Without reproducing any picture, copy the records word for word.

==== Available data ====

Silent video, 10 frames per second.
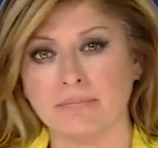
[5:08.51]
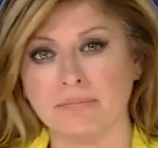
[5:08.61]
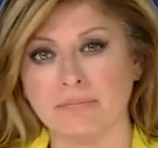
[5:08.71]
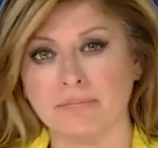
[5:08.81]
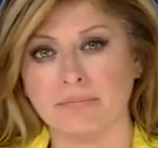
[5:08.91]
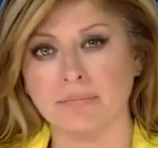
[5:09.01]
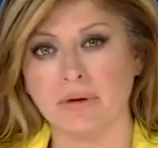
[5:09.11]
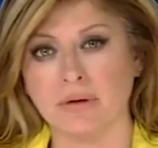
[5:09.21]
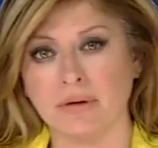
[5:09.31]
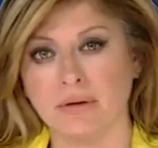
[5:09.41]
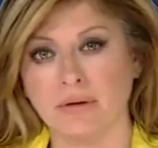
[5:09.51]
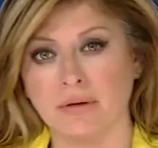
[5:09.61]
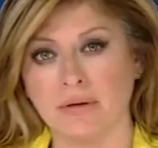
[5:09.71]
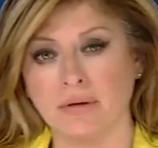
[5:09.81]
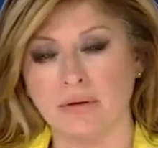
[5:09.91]

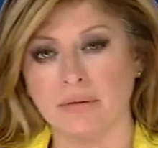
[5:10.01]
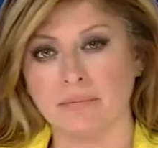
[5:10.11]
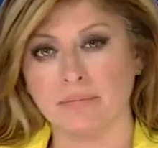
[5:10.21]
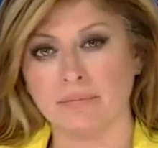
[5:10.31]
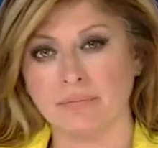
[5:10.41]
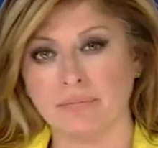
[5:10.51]
(silent)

====

> **Response to the task**
Silent video, 10 frames per second.
[5:08.51]
[5:08.61]
[5:08.71]
[5:08.81]
[5:08.91]
[5:09.01]
[5:09.11]
[5:09.21]
[5:09.31]
[5:09.41]
[5:09.51]
[5:09.61]
[5:09.71]
[5:09.81]
[5:09.91]

[5:10.01]
[5:10.11]
[5:10.21]
[5:10.31]
[5:10.41]
[5:10.51]
(silent)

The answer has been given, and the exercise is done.